De acordo com a OMS, nove dos 11 casos confirmados são da cepa Andes do hantavírus, uma variante rara que pode ser transmitida entre pessoas em situações específicas de contato próximo.
A doença costuma provocar sintomas como febre, calafrios e dores musculares, mas pode evoluir para insuficiência respiratória grave. Ainda segundo a OMS, os sintomas podem surgir entre uma e oito semanas após a exposição ao vírus.
No mesmo dia da atualização da OMS, a Espanha confirmou mais um caso ligado ao navio turístico MV Hondius.
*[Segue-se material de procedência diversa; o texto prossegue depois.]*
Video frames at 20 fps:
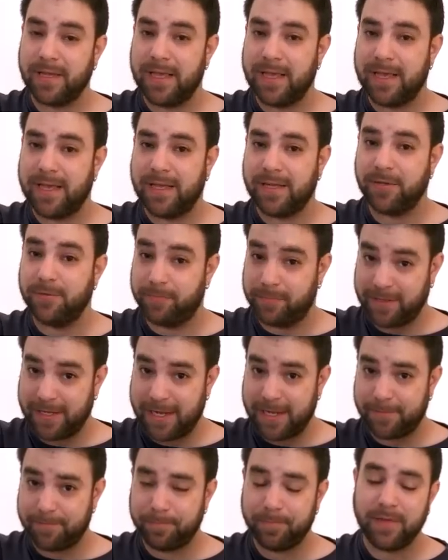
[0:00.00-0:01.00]
and you
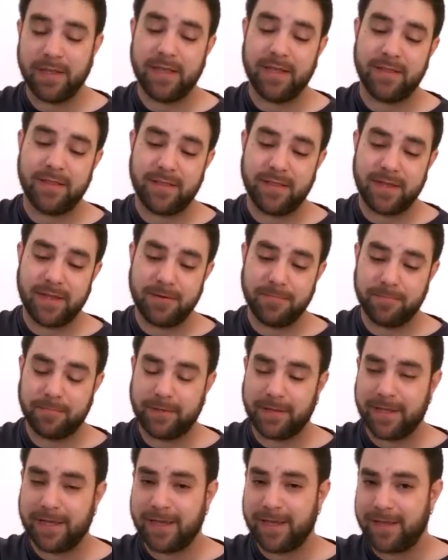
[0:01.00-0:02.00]
play it, and then
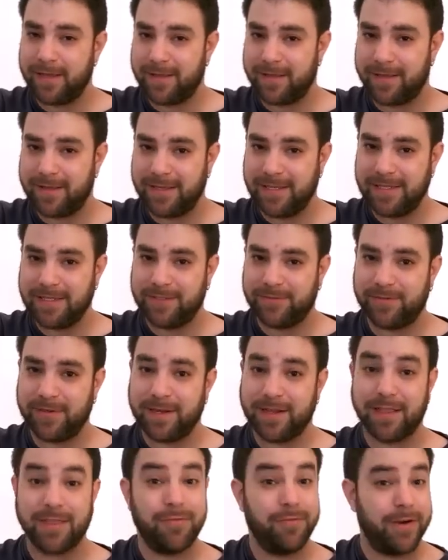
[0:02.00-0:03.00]
play the E
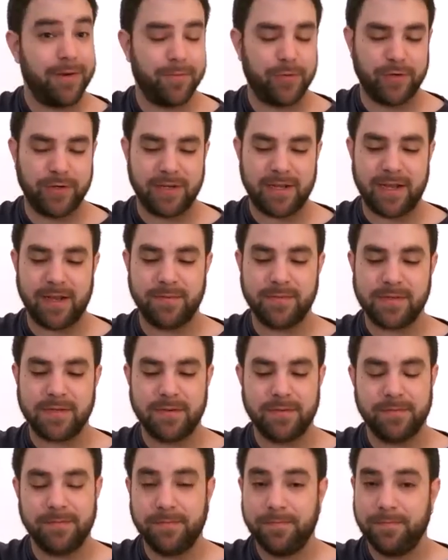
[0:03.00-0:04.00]
string three more times.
A embarcação, que percorria uma rota entre a Argentina e a Antártida, passou a ser monitorada de perto após o registro dos primeiros infectados.
Uma passageira espanhola evacuada do cruzeiro testou positivo para hantavírus após entrar em quarentena em um hospital militar em Madri.
Segundo o Ministério da Saúde espanhol, a paciente apresentou febre e dificuldade para respirar, mas segue estável e “sem deterioração clínica evidente”.
Ela está entre os 14 espanhóis retirados do navio no domingo (10). Até o momento, os demais passageiros testaram negativo para a doença.
Nos últimos dias, diferentes países organizaram operações de evacuação e repatriação de passageiros.
Ao todo, 87 passageiros e 35 tripulantes deixaram o navio em Tenerife, na Espanha, utilizando equipamentos de proteção completos.
Desde o início do surto, três pessoas morreram: um casal holandês e um cidadão alemão.